-- Record set follows --

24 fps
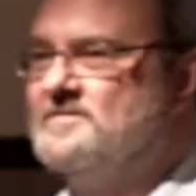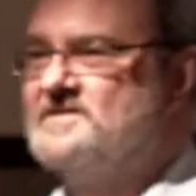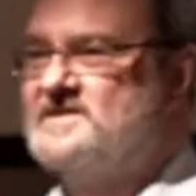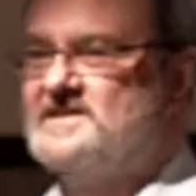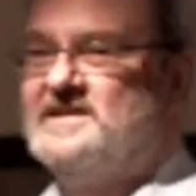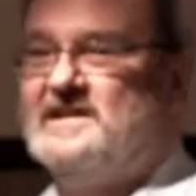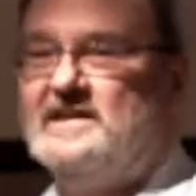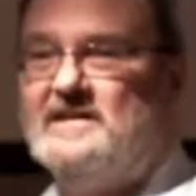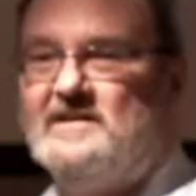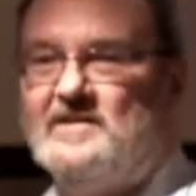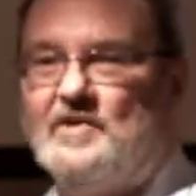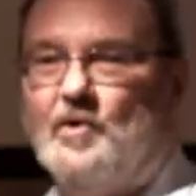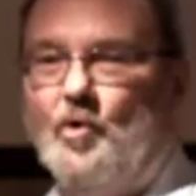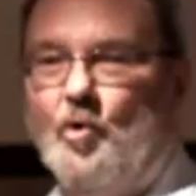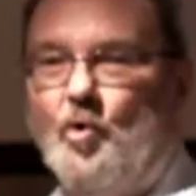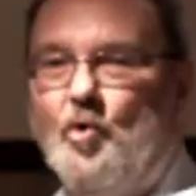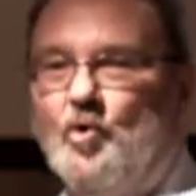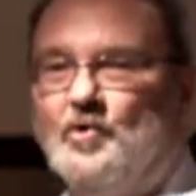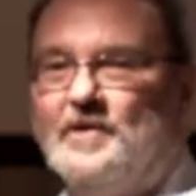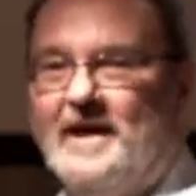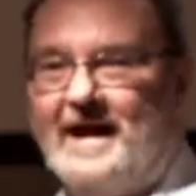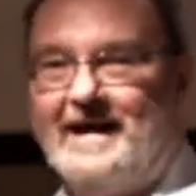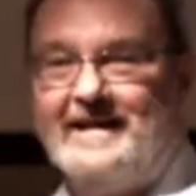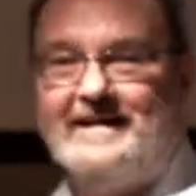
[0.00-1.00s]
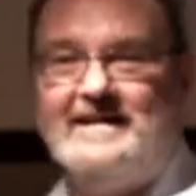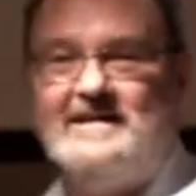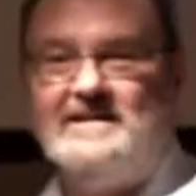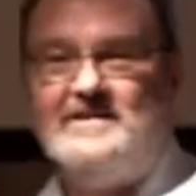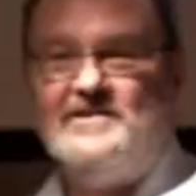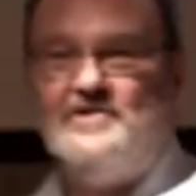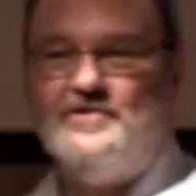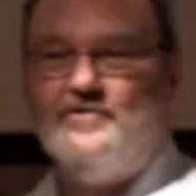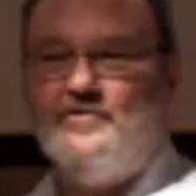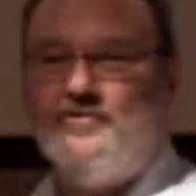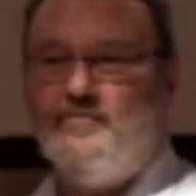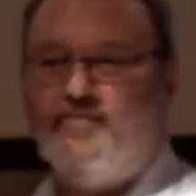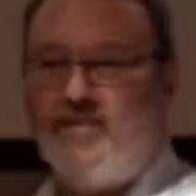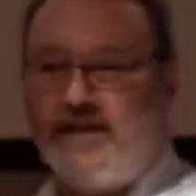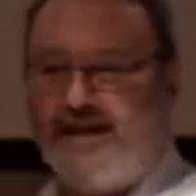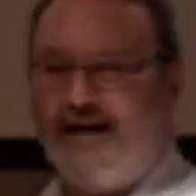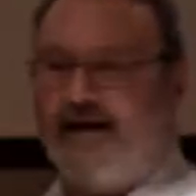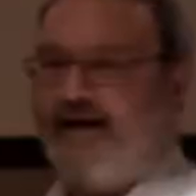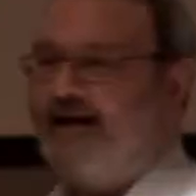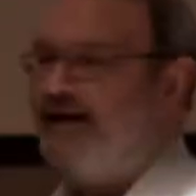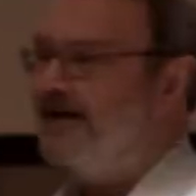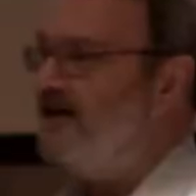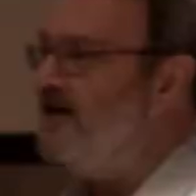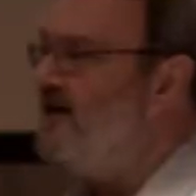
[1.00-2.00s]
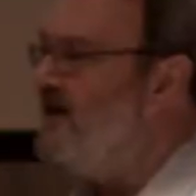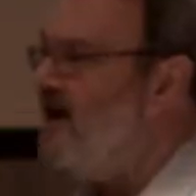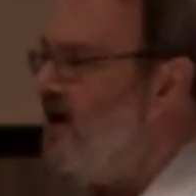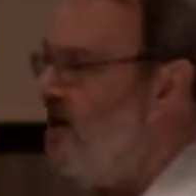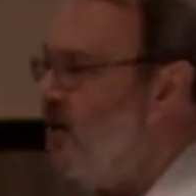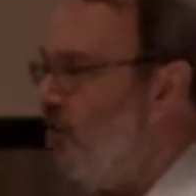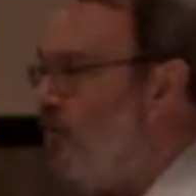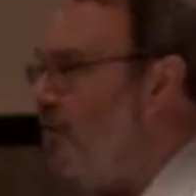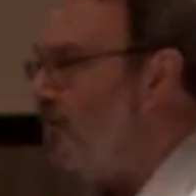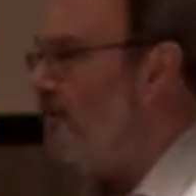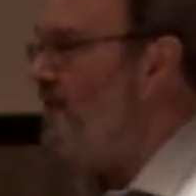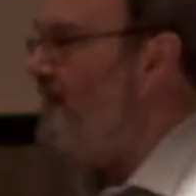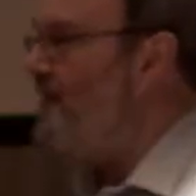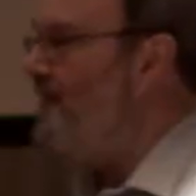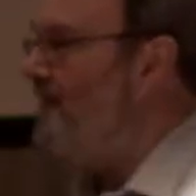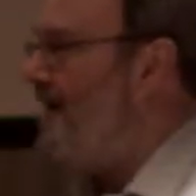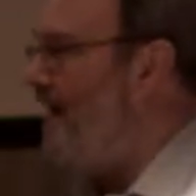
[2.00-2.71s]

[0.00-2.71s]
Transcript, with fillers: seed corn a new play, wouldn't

-- Record set concluded --
-- Record set follows --

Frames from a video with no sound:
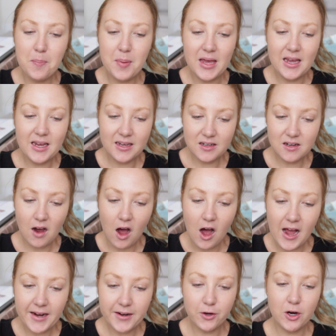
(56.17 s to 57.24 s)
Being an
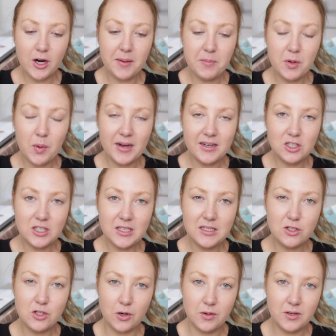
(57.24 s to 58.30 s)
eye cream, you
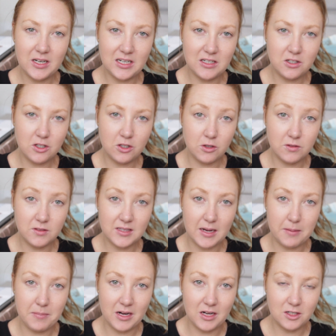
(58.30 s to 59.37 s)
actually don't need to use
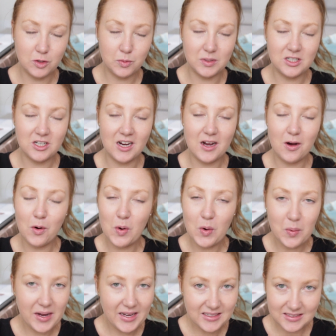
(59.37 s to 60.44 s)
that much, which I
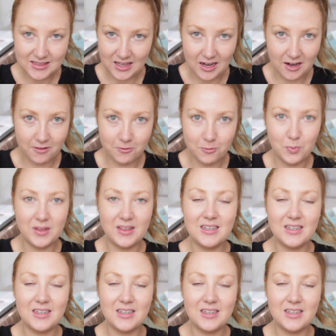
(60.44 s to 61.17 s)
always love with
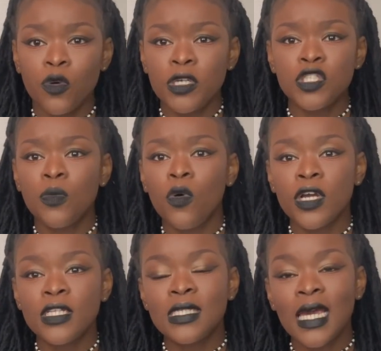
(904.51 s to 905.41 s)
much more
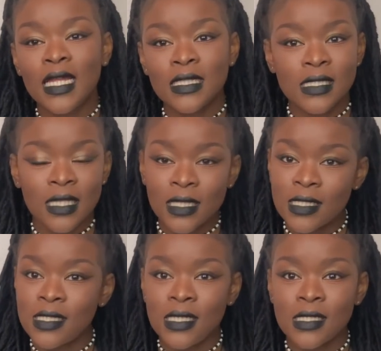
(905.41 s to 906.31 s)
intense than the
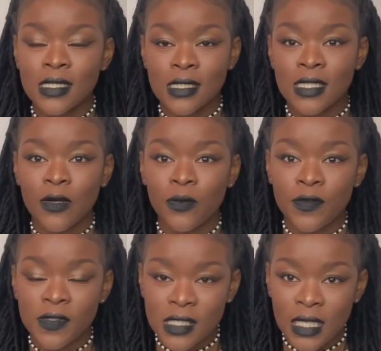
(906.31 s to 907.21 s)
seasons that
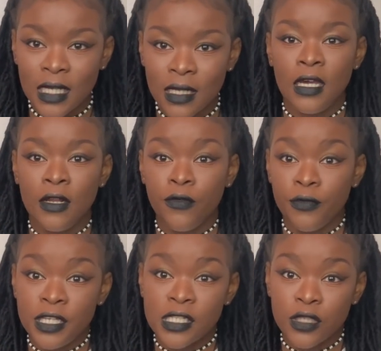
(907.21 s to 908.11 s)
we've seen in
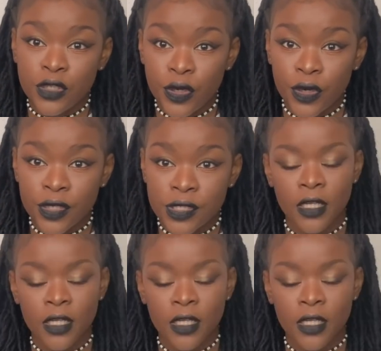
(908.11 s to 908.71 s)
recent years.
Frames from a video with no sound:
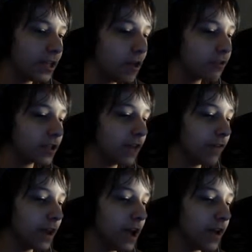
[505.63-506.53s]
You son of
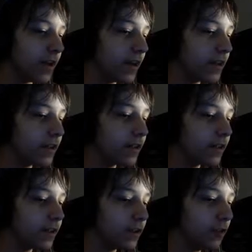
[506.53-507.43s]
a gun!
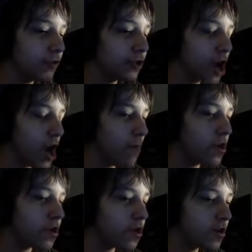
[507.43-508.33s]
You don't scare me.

-- Record set concluded --

▸ Activity
Those lines of the records above that run from the one containing "[1.00-2.00s]" through the one containing "Transcript, with fillers: seed" should be returned exactly, with no pictures among them.

▸ Solution
[1.00-2.00s]
[2.00-2.71s]

[0.00-2.71s]
Transcript, with fillers: seed corn a new play, wouldn't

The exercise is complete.